New Zealand writer Margaret Mahy died on Monday, July 23. She was 76 years old.
Margaret Mahy could write emotions like sadness, fear, the desperateness of courage, so that you felt them as you read. A few lines from Alchemy (2004):
Certainly the sound of her sadness had spread itself backward and forward through time.
The feeling he had been trying to create – the feeling that the day was just another day – began to shiver out of line.
He could not see an inch beyond his nose. Squinting down in its general direction, he found he could not even see his nose. All the same, still whistling and hissing to himself, reminding himself how real he was, then nodding and muttering agreement with himself, Roland stepped forward yet again, before pausing and groping backward.
She described physical sensations brilliantly. In these lines from 24 Hours (2000), Ellis wakes up with a hangover:
Ellis did not open his eyes. It seemed safer to linger in the darkness behind his lids, for his head felt as if it had split from side to side…. His stomach heaved, and heaved again, as if it were trying to tear itself out of him and set up a separate life in another part of the room…. Bending down, he imagined the top of his head was going to flop open, and that what was left of his brain would fall, squelching, on top of the phone.
She wrote fabulous sexual tension, but also strong, thoughtful, complex women. From The Changeover (1984):
The sight of Sorry standing at the school gate that morning had filled her with a soft electricity, exciting but not totally amiable.
He kissed her very briefly and said, “The Sleeping Beauty always loves the prince who wakes her. You’ve had it now, Chant… no hope for you, I’m afraid.” / “I woke myself,” Laura said.
She had a special skill for capturing the eerie feeling that Something Is Not Right Here. From The Haunting (1982):
When, suddenly, on an ordinary Wednesday, it seemed to Barney that the world tilted and ran downhill in all directions, he knew he was about to be haunted again.
She described people so well! Also from The Haunting:
Great-Uncles Alberic and Guy were there of course, tall, towering and toppling a little bit like elegant hollyhocks.
There was trouble at once with the cool receptionist, she was so very white and immaculate that she seemed to leave a bright outline of herself in the air after she had moved on, so that you saw her where she was and where she had been at the same time.
She could make landscapes come alive. From The Catalogue of the Universe (1985):
They could even see, between broom and elderberry bushes, a foxglove forest, rank on rank of tall flowers, all looking east, all looking down, as if at the sound of the crash they had swiveled their long giraffe-necks within their collars of green leaves and were waiting to witness a miracle.
She stubbornly wrote, over and over, about the entropy we all like to pretend isn’t part of life. From Memory (1987):
Jonny was becoming more resigned to the smell, and felt a sort of exhausted pleasure in this mad tea party. This was the hidden machinery of life, not a clean, clinical well-oiled engine, monitored by a thousand meticulous dials, but a crazy, stumbling contraption made up of strange things roughly fitted together – things like a huge water tap, the dogleg stairs, cheese in the soap dish, and a crocheted tea cosy stiff with dirt and topped by a doll’s broken face. Jonny had always been aware of this limping machine, even under the clean, smooth surface of his own home.
And — she was funny! From the divine The Tricksters (1986):
“Much better!” Benny agreed, shooting out a spray of cracker crumbs. “Sorry!” he mumbled, breathing them in and then beginning to choke.
“Of course I’ll look after your damned baby,” Christobel was shouting in the living room as Harry went through it to her attic. “Just get out and take that accountant with you, or I might be tempted by him.

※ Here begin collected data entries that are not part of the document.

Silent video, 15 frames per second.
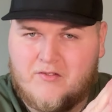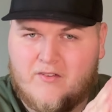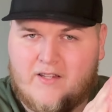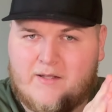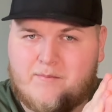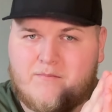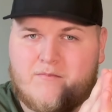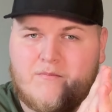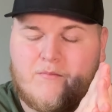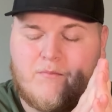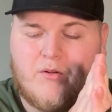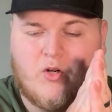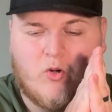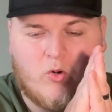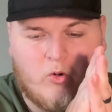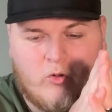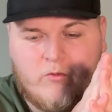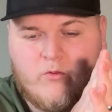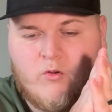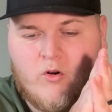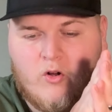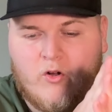to them, but
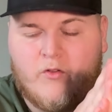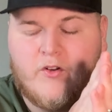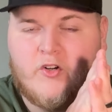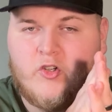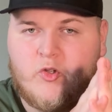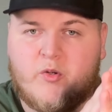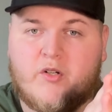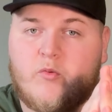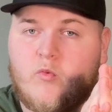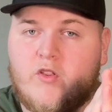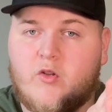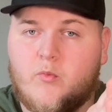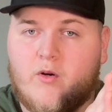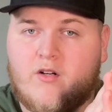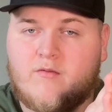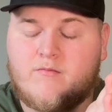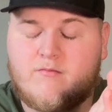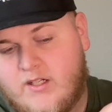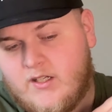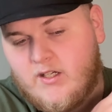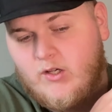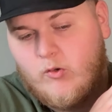overall they're doing really well.
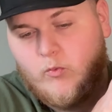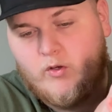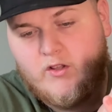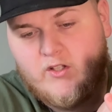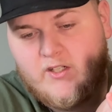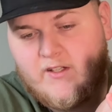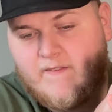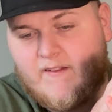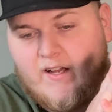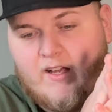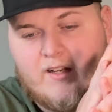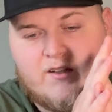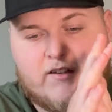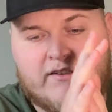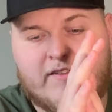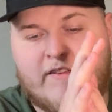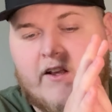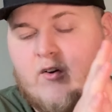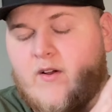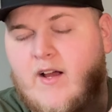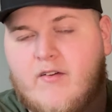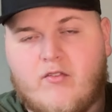We look at that, and they
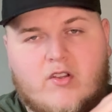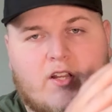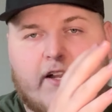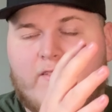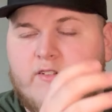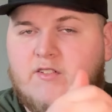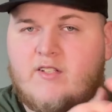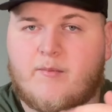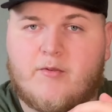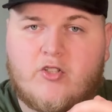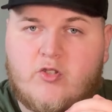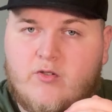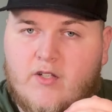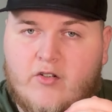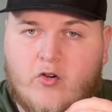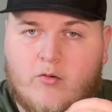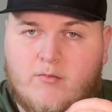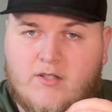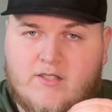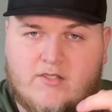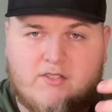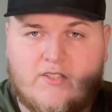don't have a lot of the same issues I
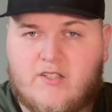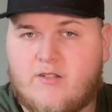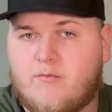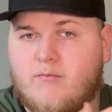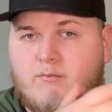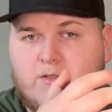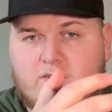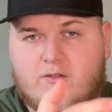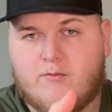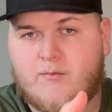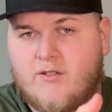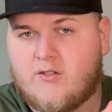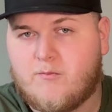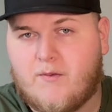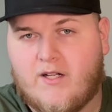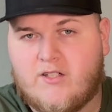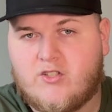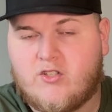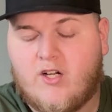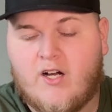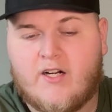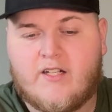normally see, mixed
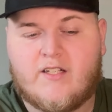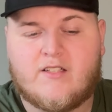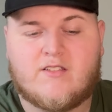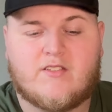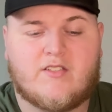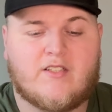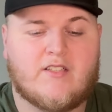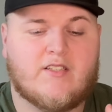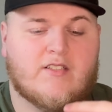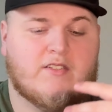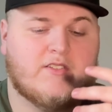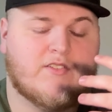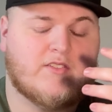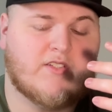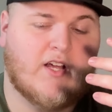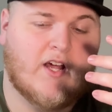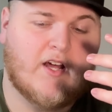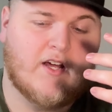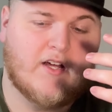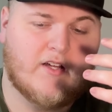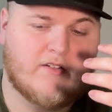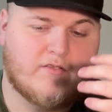matched audiences,
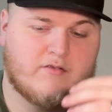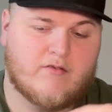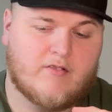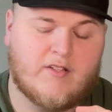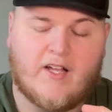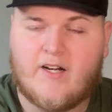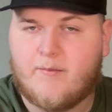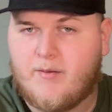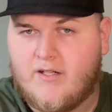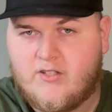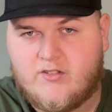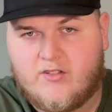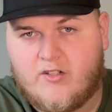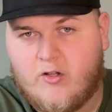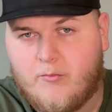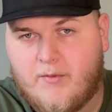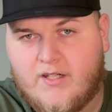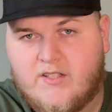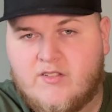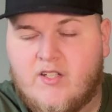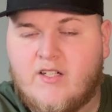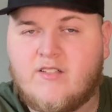landing pages that don't
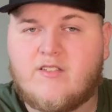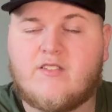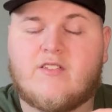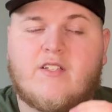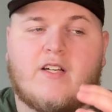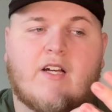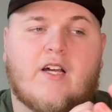make sense.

He’s the best-looking man I know.” Later, Harry came down her ladder and found Christobel watching Tibby with a mixture of amusement and repulsion. Tibby was sitting on her pink pot singing to herself and shifting herself industriously across the floor. / “Gosh, motherhood must be terrible,” Christobel was grumbling. “The things you’ve got to praise people for!”
The Tricksters is about a stupendous young woman named Harry who is trying to form herself and discovers, in the process, the power she possesses to form the world around her. “Then, at last, sitting on her stretcher-bed, she took from the very bottom of her pack an old peacock-blue scarf folded around a heavy, square book. She unwrapped it and opened it very carefully, as if guilty secrets might fall from between its pages like pressed flowers. This was Harry’s secret. She was a writer.”
Margaret Mahy is – Harry is – the reason my blog is named “This Is My Secret.” Thank you, Margaret Mahy, for writing the books, the exact books, that are my greatest pleasure to read, and that make me want to write.
It breaks my heart to be writing this post.